Retype the lines below exactly, but only those from the line that has "Video frames at" through the line that has "Transcript, with fillers: That's". Omit every picture.

* _Information shown_

○ ○ ○ ○

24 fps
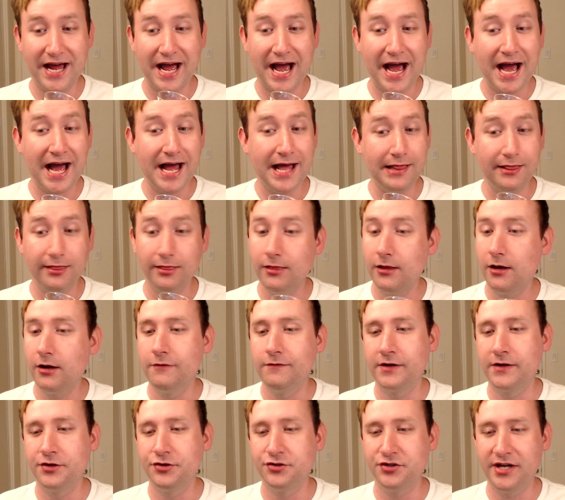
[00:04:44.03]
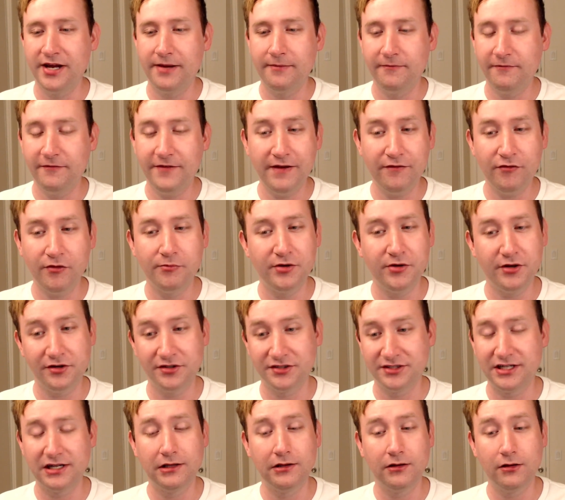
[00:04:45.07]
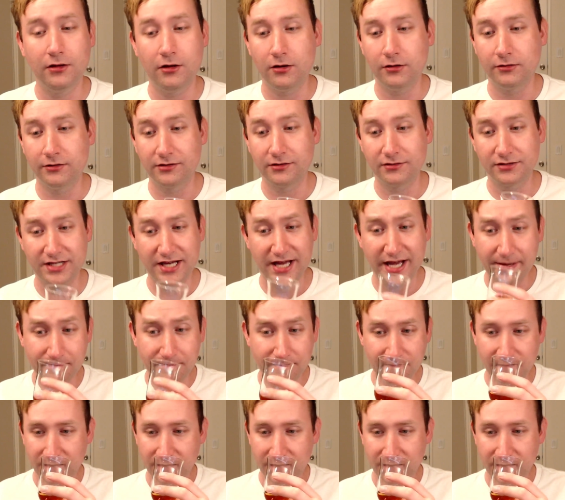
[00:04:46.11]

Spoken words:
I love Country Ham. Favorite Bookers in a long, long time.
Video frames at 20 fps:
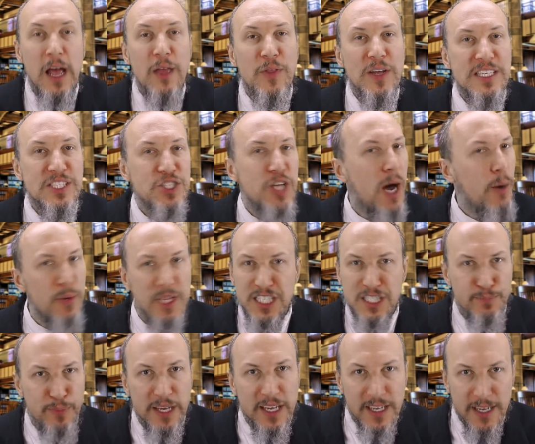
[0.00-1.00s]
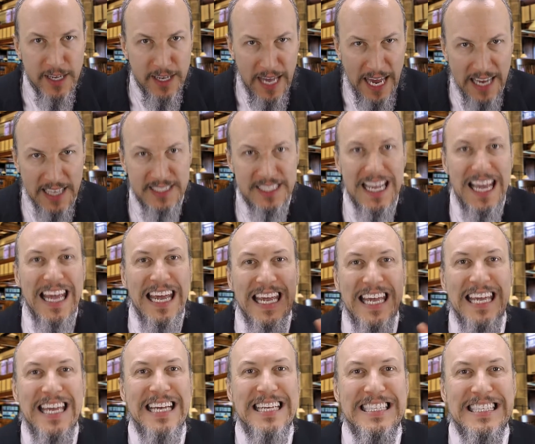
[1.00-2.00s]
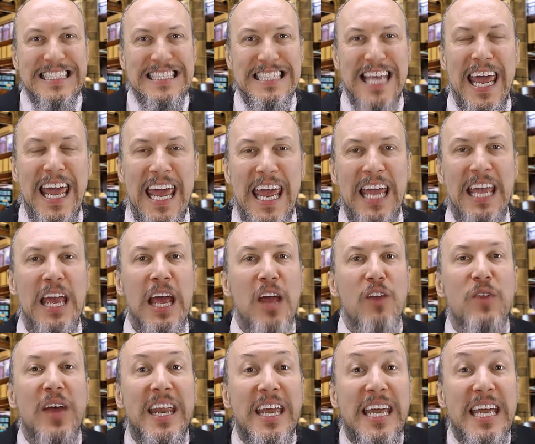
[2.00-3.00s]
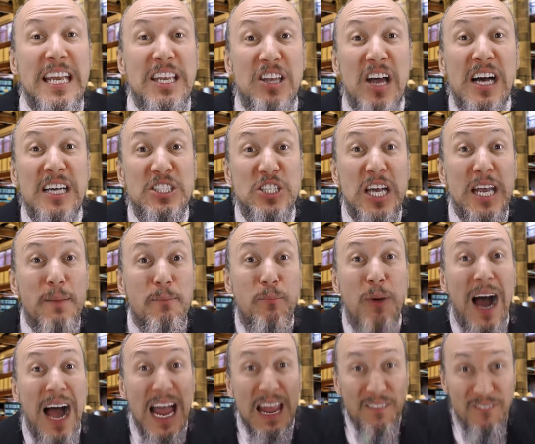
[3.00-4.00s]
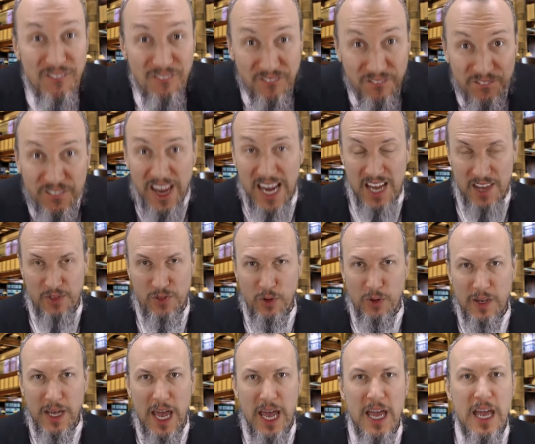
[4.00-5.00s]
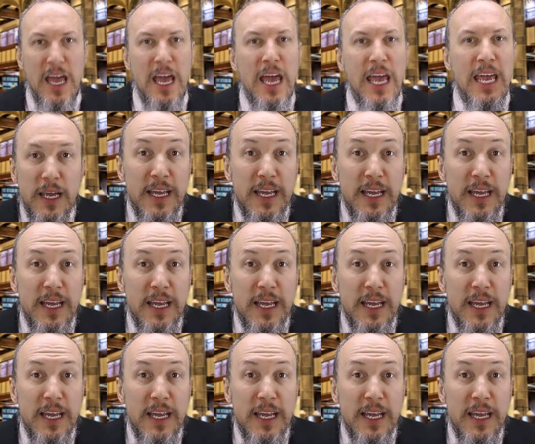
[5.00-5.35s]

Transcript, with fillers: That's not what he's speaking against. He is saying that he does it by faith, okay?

○ ○ ○ ○

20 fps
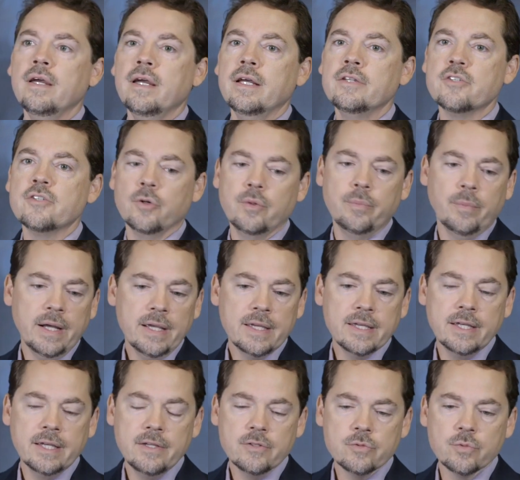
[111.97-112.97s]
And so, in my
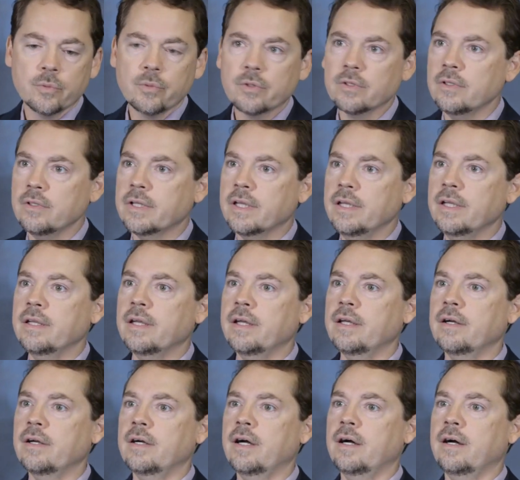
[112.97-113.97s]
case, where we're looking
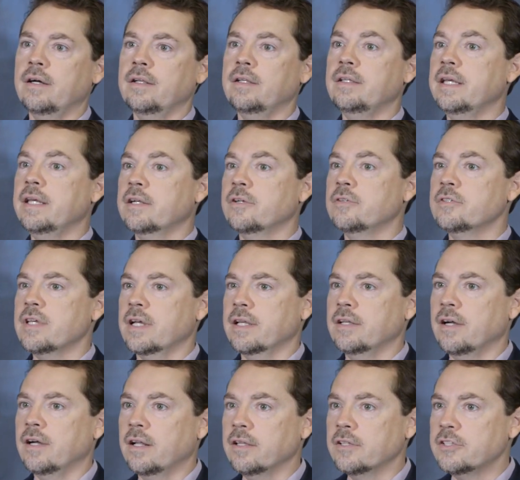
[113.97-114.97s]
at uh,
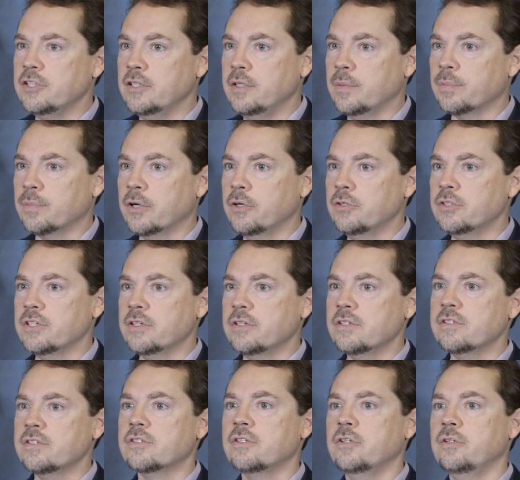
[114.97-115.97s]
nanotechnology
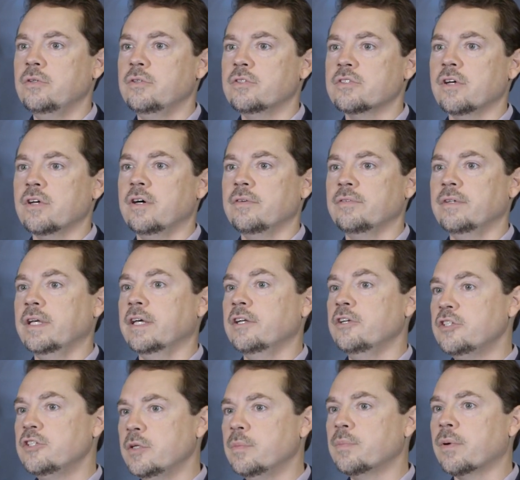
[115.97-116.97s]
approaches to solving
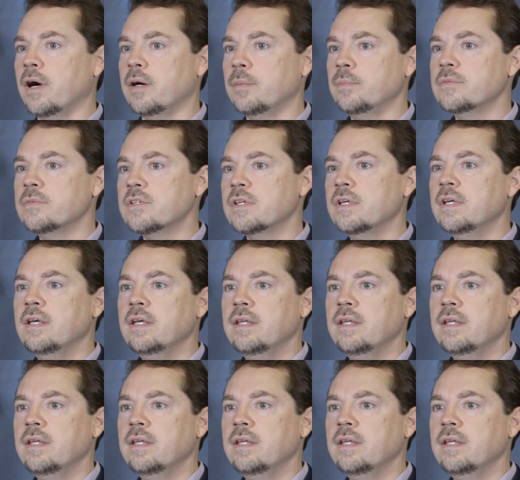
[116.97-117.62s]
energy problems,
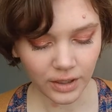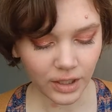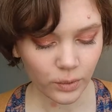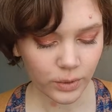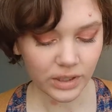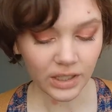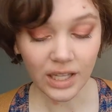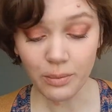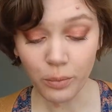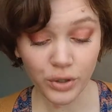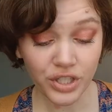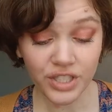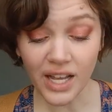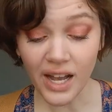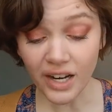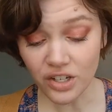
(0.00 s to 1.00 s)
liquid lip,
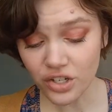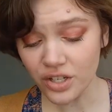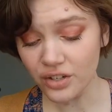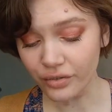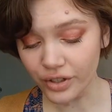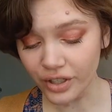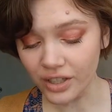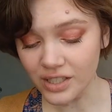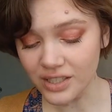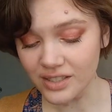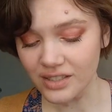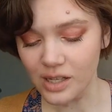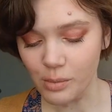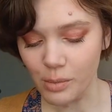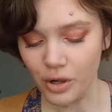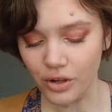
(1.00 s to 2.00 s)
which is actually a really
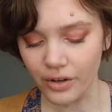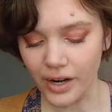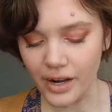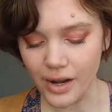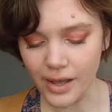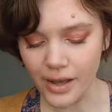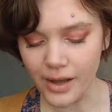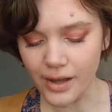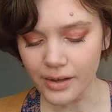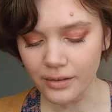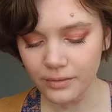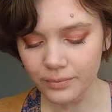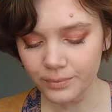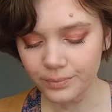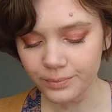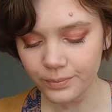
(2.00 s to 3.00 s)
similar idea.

○ ○ ○ ○

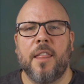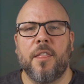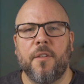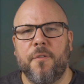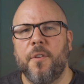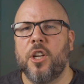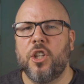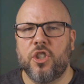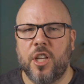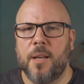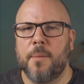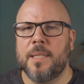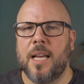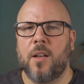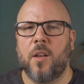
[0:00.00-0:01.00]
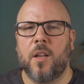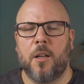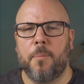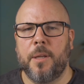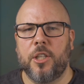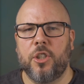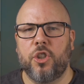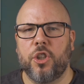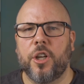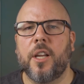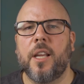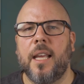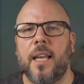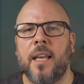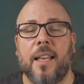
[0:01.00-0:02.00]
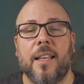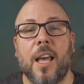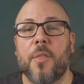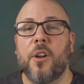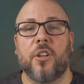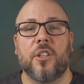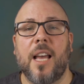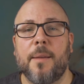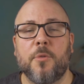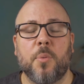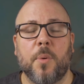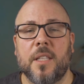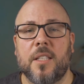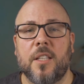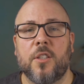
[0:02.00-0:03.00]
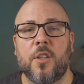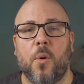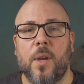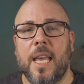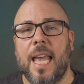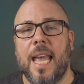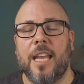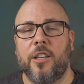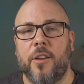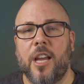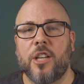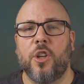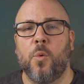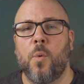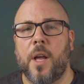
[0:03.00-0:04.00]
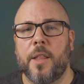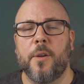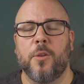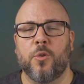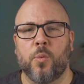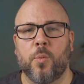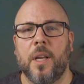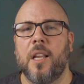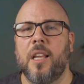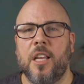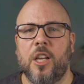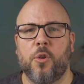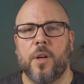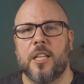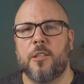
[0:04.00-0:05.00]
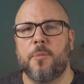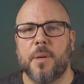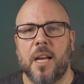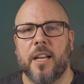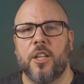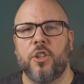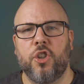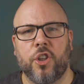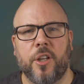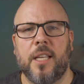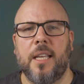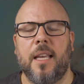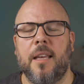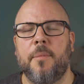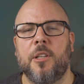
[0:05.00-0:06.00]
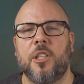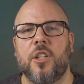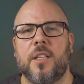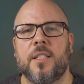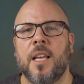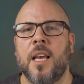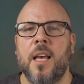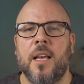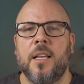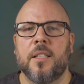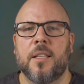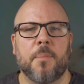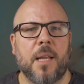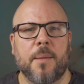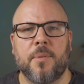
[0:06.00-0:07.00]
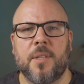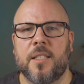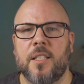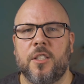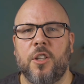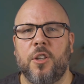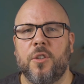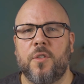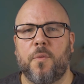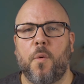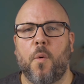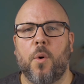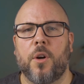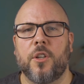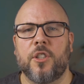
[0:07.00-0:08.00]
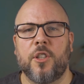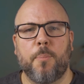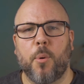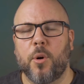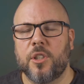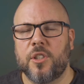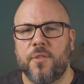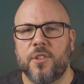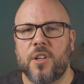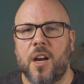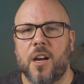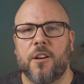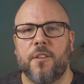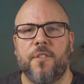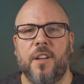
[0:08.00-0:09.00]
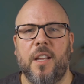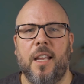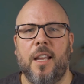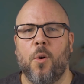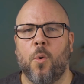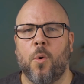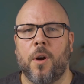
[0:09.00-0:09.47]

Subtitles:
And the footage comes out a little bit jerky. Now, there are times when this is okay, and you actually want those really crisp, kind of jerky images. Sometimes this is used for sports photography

○ ○ ○ ○

* _Task response_
Video frames at 20 fps:
[0.00-1.00s]
[1.00-2.00s]
[2.00-3.00s]
[3.00-4.00s]
[4.00-5.00s]
[5.00-5.35s]

Transcript, with fillers: That's not what he's speaking against. He is saying that he does it by faith, okay?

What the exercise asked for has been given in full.